» **Task goal**:
Print out the data below in full and exactly, skipping the pictures.

» **Task material**:
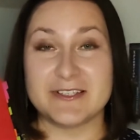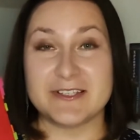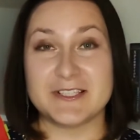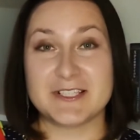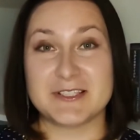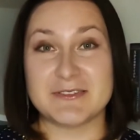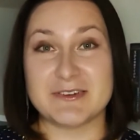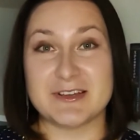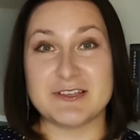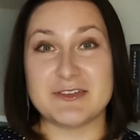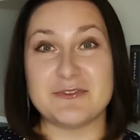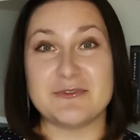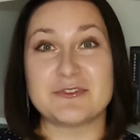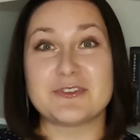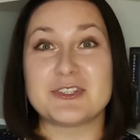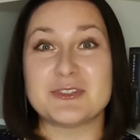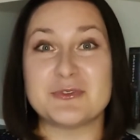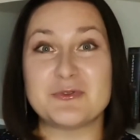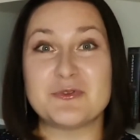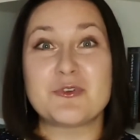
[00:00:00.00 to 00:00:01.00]
свое
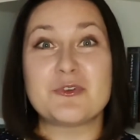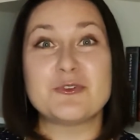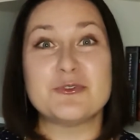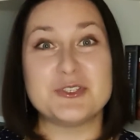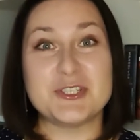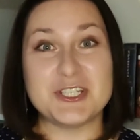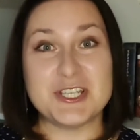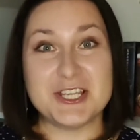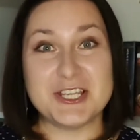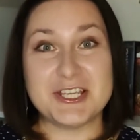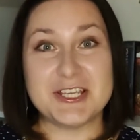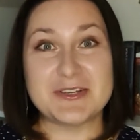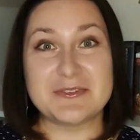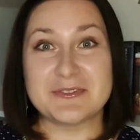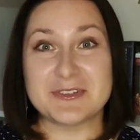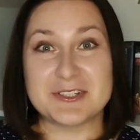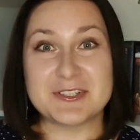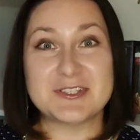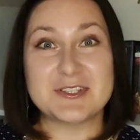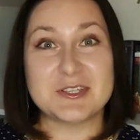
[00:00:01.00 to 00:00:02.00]
вот включение
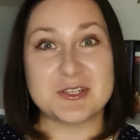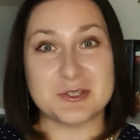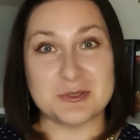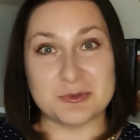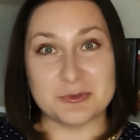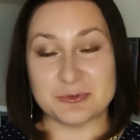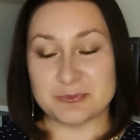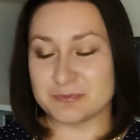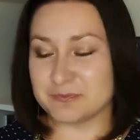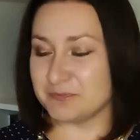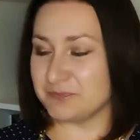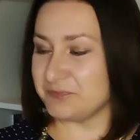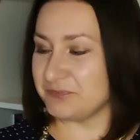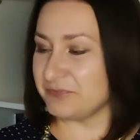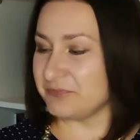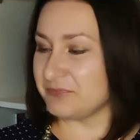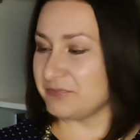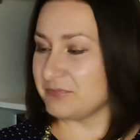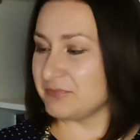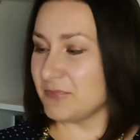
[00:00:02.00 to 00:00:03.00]
в их среду.
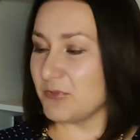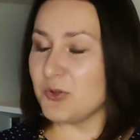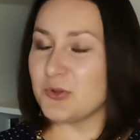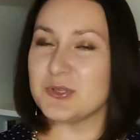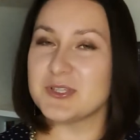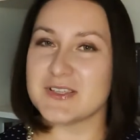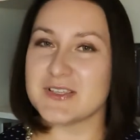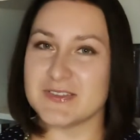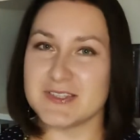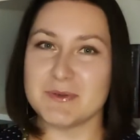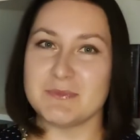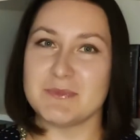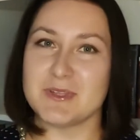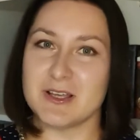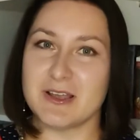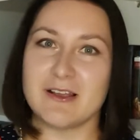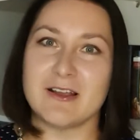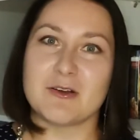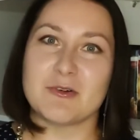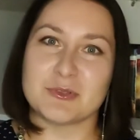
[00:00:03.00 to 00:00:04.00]
Но не совсем
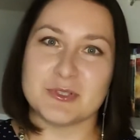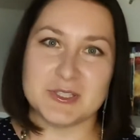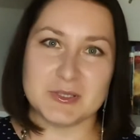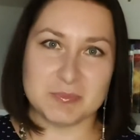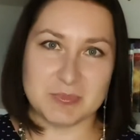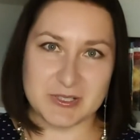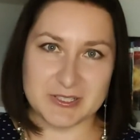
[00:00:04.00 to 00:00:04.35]
так, как он это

» **Your solution**:
[00:00:00.00 to 00:00:01.00]
свое
[00:00:01.00 to 00:00:02.00]
вот включение
[00:00:02.00 to 00:00:03.00]
в их среду.
[00:00:03.00 to 00:00:04.00]
Но не совсем
[00:00:04.00 to 00:00:04.35]
так, как он это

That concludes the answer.